Task goal — When you copy the data, keep every line exactly as written and skip the pictures.
((
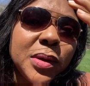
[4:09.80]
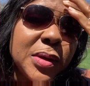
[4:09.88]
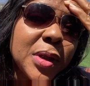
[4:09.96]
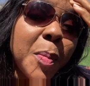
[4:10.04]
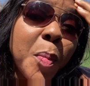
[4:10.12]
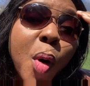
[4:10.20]

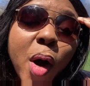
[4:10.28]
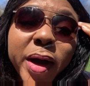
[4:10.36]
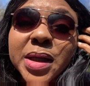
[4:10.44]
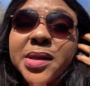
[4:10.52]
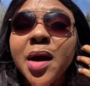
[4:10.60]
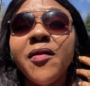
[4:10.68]
The
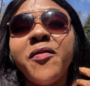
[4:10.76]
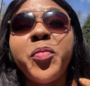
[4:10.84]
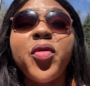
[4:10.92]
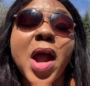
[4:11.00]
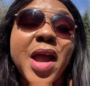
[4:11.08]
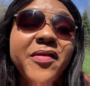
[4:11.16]
point of
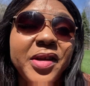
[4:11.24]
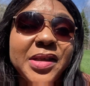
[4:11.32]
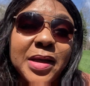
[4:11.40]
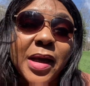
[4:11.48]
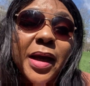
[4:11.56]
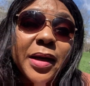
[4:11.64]

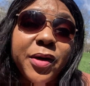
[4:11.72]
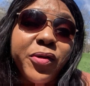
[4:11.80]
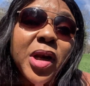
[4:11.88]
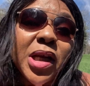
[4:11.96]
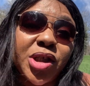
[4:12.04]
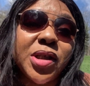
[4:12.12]
privacy in a
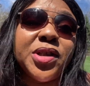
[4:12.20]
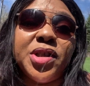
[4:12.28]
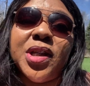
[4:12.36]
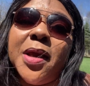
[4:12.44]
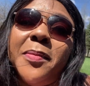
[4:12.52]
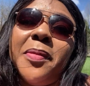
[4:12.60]

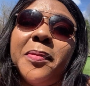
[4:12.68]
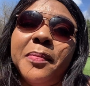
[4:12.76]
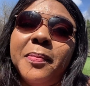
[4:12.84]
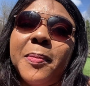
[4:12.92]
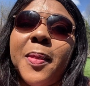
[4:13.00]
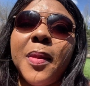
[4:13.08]
relationship
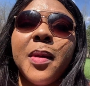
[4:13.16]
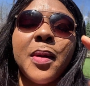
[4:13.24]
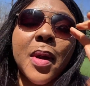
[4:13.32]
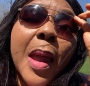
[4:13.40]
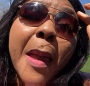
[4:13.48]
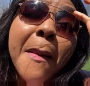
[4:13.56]

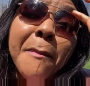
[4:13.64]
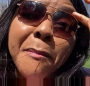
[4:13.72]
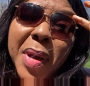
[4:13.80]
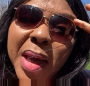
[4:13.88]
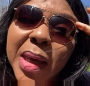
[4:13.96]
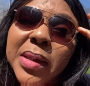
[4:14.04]

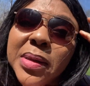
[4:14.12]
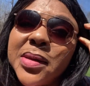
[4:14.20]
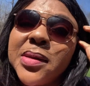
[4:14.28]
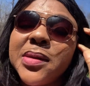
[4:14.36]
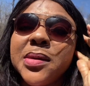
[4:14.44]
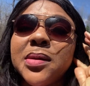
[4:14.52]

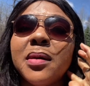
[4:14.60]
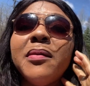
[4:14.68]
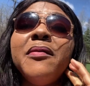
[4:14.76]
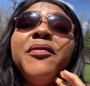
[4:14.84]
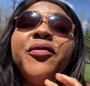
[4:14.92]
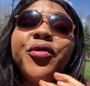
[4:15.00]
means
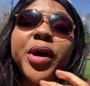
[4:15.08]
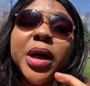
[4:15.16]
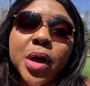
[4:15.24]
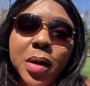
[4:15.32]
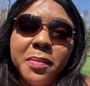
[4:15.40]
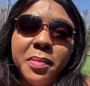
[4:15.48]

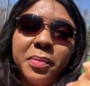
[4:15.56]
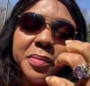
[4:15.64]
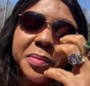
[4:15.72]
freedom.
))
Output —
[4:09.80]
[4:09.88]
[4:09.96]
[4:10.04]
[4:10.12]
[4:10.20]

[4:10.28]
[4:10.36]
[4:10.44]
[4:10.52]
[4:10.60]
[4:10.68]
The
[4:10.76]
[4:10.84]
[4:10.92]
[4:11.00]
[4:11.08]
[4:11.16]
point of
[4:11.24]
[4:11.32]
[4:11.40]
[4:11.48]
[4:11.56]
[4:11.64]

[4:11.72]
[4:11.80]
[4:11.88]
[4:11.96]
[4:12.04]
[4:12.12]
privacy in a
[4:12.20]
[4:12.28]
[4:12.36]
[4:12.44]
[4:12.52]
[4:12.60]

[4:12.68]
[4:12.76]
[4:12.84]
[4:12.92]
[4:13.00]
[4:13.08]
relationship
[4:13.16]
[4:13.24]
[4:13.32]
[4:13.40]
[4:13.48]
[4:13.56]

[4:13.64]
[4:13.72]
[4:13.80]
[4:13.88]
[4:13.96]
[4:14.04]

[4:14.12]
[4:14.20]
[4:14.28]
[4:14.36]
[4:14.44]
[4:14.52]

[4:14.60]
[4:14.68]
[4:14.76]
[4:14.84]
[4:14.92]
[4:15.00]
means
[4:15.08]
[4:15.16]
[4:15.24]
[4:15.32]
[4:15.40]
[4:15.48]

[4:15.56]
[4:15.64]
[4:15.72]
freedom.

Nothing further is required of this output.